#### Directions
Using the data below, copy each line that includes the word "talks".

#### Dataset excerpts
· · · · ·

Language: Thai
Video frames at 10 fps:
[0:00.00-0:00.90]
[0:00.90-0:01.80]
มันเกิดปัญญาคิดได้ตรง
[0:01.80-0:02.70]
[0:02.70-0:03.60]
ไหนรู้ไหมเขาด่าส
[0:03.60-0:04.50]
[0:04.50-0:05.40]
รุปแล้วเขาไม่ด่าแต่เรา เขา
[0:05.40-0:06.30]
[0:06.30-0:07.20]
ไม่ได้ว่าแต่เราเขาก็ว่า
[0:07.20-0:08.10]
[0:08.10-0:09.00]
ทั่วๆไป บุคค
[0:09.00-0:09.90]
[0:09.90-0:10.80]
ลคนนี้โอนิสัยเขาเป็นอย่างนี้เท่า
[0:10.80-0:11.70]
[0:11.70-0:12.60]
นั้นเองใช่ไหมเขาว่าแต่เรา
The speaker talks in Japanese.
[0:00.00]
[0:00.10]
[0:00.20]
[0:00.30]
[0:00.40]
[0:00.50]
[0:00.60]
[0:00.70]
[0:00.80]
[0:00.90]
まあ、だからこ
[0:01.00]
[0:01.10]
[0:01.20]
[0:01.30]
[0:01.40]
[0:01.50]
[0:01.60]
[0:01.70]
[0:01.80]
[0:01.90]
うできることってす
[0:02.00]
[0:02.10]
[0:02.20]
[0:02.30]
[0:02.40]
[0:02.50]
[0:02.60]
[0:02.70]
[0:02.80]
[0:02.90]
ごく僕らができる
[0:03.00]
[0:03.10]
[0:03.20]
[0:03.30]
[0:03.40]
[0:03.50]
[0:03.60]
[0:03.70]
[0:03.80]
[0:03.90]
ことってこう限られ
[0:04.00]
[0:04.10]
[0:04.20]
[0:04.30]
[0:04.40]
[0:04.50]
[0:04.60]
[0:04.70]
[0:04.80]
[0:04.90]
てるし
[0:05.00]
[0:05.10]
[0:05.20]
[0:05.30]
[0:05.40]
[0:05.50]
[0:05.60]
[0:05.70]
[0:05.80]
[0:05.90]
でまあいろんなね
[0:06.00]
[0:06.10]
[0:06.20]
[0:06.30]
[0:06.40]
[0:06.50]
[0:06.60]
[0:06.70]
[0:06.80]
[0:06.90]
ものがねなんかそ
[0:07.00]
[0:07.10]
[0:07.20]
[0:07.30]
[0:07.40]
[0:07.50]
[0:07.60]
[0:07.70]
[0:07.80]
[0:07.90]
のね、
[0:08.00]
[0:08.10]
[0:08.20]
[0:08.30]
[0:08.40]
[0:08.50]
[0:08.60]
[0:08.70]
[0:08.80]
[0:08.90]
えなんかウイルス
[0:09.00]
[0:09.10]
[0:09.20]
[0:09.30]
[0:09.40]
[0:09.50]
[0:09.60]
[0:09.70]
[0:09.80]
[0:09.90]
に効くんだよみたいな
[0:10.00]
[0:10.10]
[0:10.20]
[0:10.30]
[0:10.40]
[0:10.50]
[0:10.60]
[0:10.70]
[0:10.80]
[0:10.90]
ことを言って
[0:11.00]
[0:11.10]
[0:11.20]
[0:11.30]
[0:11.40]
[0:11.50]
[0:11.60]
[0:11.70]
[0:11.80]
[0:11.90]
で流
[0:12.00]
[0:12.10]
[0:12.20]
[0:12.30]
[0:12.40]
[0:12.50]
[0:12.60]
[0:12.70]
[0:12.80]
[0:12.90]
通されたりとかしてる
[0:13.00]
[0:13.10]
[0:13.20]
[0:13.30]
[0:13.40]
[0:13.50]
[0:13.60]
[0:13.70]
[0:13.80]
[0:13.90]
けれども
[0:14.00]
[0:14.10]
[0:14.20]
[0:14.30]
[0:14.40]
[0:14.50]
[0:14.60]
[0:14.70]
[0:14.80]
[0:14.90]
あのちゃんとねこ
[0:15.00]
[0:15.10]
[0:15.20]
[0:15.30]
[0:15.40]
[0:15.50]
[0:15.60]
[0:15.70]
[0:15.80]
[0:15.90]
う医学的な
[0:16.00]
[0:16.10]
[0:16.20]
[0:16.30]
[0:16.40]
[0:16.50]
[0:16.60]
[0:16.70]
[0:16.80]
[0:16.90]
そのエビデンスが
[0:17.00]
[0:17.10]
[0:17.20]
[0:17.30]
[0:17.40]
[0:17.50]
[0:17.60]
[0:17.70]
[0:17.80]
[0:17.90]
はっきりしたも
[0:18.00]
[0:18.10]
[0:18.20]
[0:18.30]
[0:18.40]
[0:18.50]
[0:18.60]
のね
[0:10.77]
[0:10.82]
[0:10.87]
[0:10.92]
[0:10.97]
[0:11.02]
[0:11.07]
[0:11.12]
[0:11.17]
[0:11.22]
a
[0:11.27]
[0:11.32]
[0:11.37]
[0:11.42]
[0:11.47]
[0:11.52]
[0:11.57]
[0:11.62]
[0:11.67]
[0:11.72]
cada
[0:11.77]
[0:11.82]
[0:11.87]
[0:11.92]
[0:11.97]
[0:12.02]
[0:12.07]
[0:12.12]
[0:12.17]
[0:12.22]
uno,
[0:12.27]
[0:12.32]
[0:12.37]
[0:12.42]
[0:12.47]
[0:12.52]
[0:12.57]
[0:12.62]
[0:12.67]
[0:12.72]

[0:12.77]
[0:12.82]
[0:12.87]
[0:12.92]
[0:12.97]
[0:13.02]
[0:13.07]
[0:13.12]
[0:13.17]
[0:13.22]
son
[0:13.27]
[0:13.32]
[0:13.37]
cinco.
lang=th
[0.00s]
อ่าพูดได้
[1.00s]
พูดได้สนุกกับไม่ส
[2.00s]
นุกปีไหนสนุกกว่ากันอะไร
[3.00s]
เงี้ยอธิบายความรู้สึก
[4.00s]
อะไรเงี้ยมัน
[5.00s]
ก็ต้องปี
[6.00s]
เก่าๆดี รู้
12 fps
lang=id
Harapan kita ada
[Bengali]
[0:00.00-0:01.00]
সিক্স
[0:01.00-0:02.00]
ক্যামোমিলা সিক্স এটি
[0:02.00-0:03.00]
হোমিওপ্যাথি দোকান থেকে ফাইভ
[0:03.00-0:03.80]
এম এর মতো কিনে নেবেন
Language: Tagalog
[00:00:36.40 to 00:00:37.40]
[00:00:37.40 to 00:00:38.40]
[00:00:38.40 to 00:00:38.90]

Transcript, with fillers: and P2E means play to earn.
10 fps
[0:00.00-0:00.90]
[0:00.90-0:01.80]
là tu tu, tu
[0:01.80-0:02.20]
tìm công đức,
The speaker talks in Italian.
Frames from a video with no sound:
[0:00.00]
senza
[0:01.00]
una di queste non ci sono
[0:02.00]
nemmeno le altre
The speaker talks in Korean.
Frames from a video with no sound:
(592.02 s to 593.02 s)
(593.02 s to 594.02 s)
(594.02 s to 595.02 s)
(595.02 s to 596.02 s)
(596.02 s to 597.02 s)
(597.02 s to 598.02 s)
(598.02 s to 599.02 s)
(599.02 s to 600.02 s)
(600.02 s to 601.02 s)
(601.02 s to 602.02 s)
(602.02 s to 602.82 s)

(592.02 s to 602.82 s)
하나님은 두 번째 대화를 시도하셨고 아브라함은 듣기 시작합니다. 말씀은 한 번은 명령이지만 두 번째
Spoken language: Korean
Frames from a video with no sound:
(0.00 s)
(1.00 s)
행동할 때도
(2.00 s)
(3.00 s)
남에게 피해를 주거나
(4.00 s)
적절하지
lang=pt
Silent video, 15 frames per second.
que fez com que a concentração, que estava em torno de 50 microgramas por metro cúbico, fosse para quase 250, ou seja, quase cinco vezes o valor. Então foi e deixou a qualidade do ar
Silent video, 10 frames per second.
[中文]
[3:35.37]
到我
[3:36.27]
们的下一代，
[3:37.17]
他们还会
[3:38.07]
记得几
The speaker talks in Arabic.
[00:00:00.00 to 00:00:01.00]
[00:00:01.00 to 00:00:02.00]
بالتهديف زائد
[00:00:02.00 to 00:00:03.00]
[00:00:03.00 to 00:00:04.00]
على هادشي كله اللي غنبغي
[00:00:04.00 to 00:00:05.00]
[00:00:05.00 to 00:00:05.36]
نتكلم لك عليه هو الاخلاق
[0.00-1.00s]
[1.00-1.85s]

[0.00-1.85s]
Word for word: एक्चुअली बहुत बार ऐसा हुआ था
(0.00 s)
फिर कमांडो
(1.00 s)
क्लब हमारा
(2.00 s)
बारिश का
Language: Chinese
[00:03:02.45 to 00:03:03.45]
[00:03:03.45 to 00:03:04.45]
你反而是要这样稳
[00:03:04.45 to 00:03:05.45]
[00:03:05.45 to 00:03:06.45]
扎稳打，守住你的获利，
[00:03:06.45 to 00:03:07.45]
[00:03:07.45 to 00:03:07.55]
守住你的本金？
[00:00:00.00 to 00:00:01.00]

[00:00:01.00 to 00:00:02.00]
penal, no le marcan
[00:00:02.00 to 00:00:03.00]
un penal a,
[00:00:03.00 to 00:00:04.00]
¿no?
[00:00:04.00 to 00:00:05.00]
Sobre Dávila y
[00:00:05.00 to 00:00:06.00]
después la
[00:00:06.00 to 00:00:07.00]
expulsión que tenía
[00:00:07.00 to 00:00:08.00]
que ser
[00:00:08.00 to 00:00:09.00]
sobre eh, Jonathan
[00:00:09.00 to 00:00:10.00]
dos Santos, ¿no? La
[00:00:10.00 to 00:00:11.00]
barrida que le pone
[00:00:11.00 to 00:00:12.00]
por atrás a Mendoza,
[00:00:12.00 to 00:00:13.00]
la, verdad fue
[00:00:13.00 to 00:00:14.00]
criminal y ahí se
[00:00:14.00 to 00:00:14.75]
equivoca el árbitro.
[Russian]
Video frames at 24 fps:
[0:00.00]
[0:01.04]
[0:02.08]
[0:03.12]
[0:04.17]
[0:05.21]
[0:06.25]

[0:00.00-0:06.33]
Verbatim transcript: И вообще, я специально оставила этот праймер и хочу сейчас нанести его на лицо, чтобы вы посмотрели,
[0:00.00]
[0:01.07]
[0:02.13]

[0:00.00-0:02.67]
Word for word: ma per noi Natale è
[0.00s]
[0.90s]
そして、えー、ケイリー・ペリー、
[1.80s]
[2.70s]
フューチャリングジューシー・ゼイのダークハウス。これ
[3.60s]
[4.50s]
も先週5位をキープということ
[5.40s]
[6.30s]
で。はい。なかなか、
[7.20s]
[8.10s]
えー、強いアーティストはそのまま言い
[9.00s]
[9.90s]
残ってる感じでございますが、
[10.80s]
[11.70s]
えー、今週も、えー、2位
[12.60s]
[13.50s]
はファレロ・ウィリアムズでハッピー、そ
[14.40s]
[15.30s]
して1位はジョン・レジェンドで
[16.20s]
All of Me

· · · · ·

#### Your solution
The speaker talks in Japanese.
The speaker talks in Italian.
The speaker talks in Korean.
The speaker talks in Arabic.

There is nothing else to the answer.